**Records for this exercise**

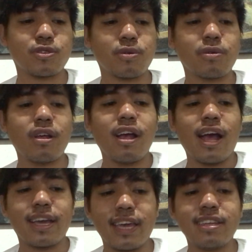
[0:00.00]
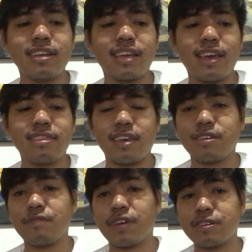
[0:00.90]
So again and again,
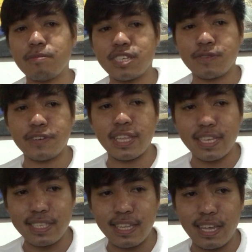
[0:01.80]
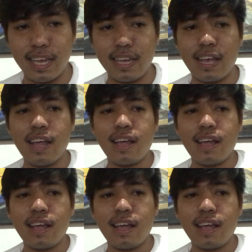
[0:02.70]
thank you very much for listening.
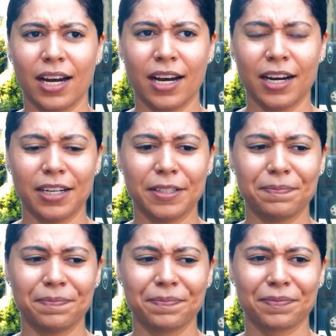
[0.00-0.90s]

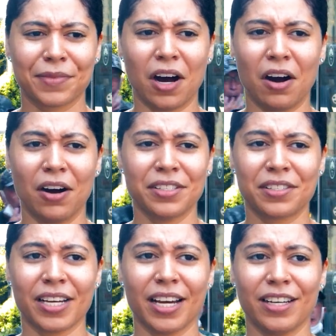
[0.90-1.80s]
The
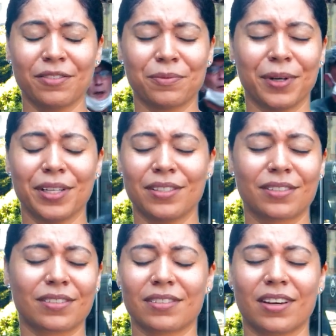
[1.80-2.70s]
onsen
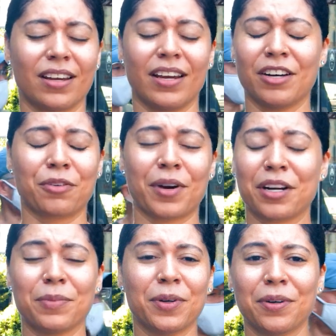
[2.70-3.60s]
was
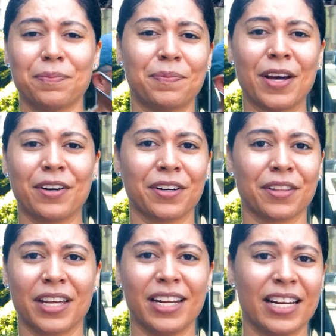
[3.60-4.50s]
incredible, better
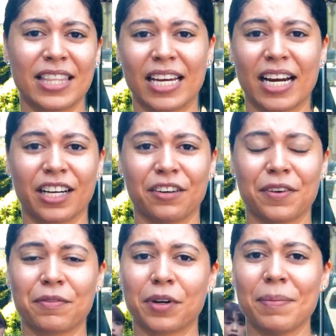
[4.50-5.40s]
than anything I could have
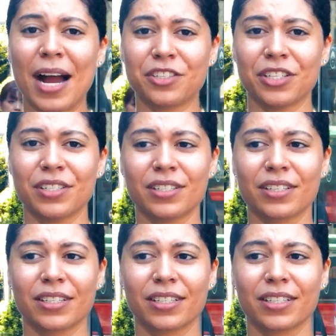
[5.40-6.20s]
ever imagined.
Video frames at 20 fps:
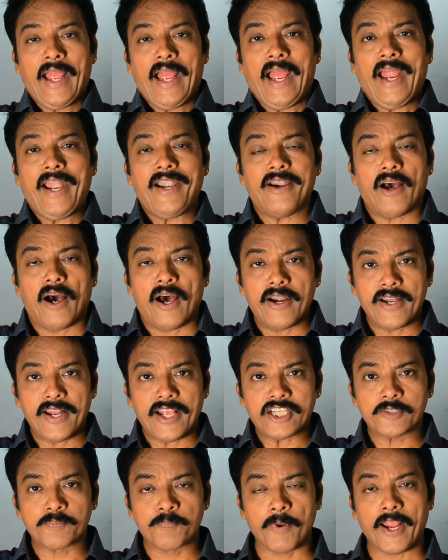and
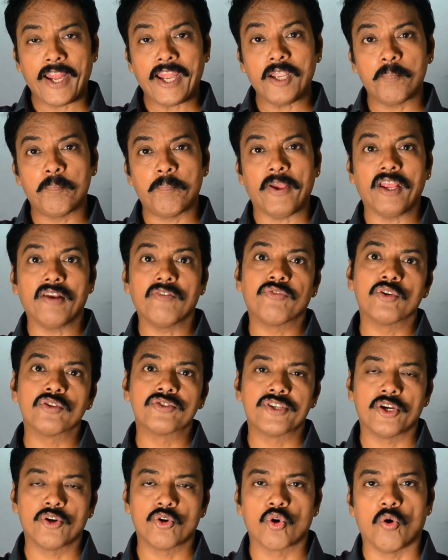unexplained painful
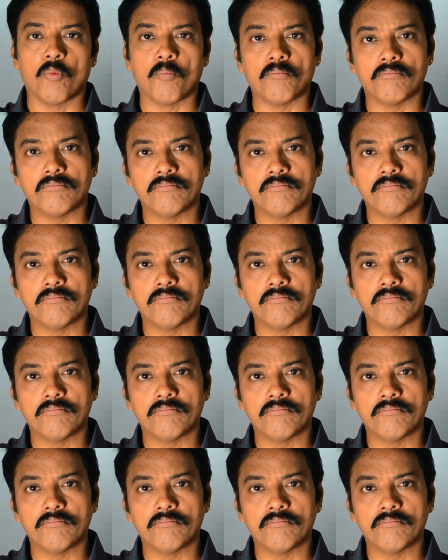syndrome.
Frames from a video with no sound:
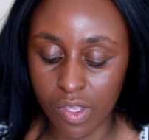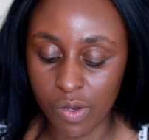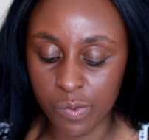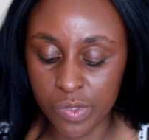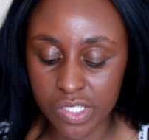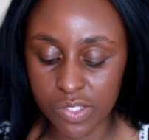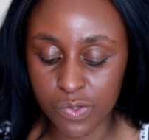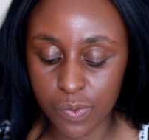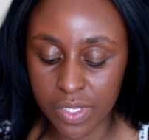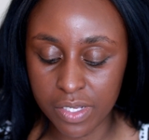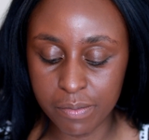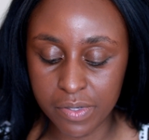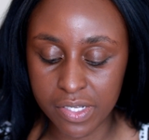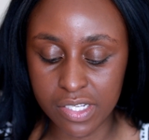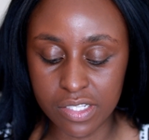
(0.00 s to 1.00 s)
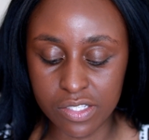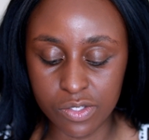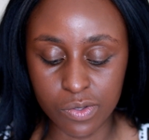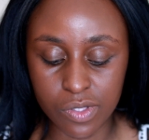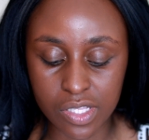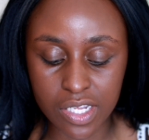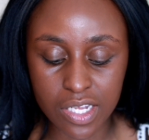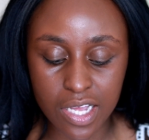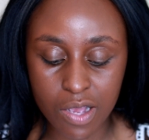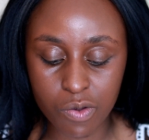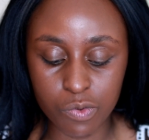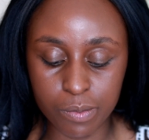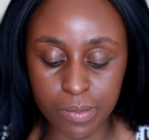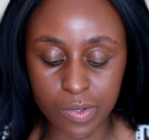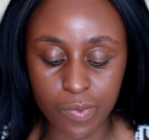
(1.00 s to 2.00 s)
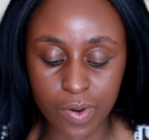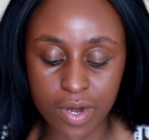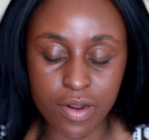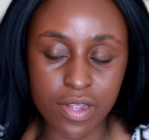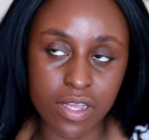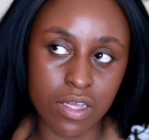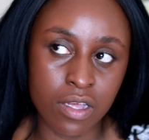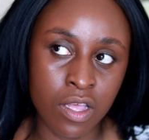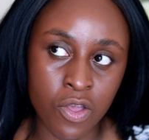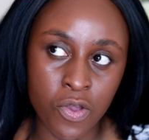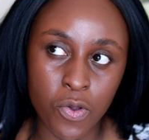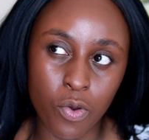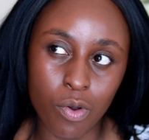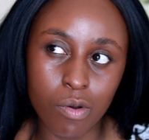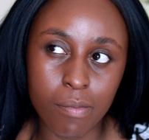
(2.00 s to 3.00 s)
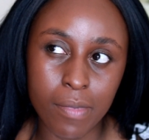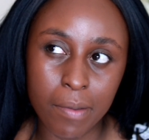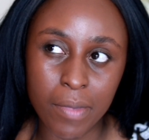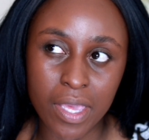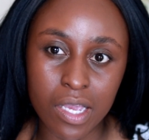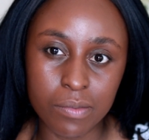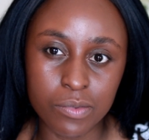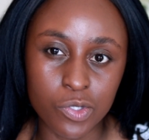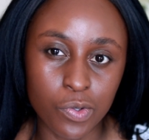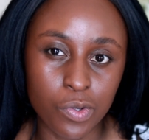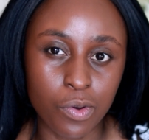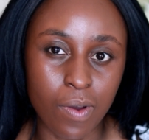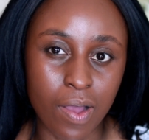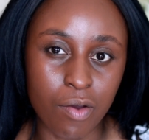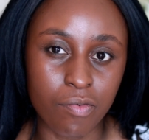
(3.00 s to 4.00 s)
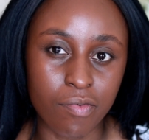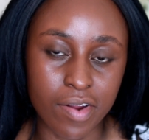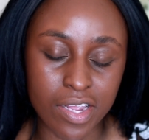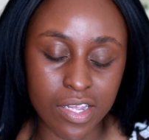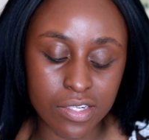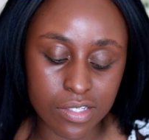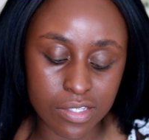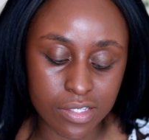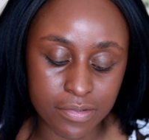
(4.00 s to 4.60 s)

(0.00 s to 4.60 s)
which is weird because you'd think I would be wearing all my makeup to go out, right?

**What the exercise asks**
Copy the lines above exactly and exclude every image.

**Response area**
[0:00.00]
[0:00.90]
So again and again,
[0:01.80]
[0:02.70]
thank you very much for listening.
[0.00-0.90s]

[0.90-1.80s]
The
[1.80-2.70s]
onsen
[2.70-3.60s]
was
[3.60-4.50s]
incredible, better
[4.50-5.40s]
than anything I could have
[5.40-6.20s]
ever imagined.
Video frames at 20 fps:
and
unexplained painful
syndrome.
Frames from a video with no sound:
(0.00 s to 1.00 s)
(1.00 s to 2.00 s)
(2.00 s to 3.00 s)
(3.00 s to 4.00 s)
(4.00 s to 4.60 s)

(0.00 s to 4.60 s)
which is weird because you'd think I would be wearing all my makeup to go out, right?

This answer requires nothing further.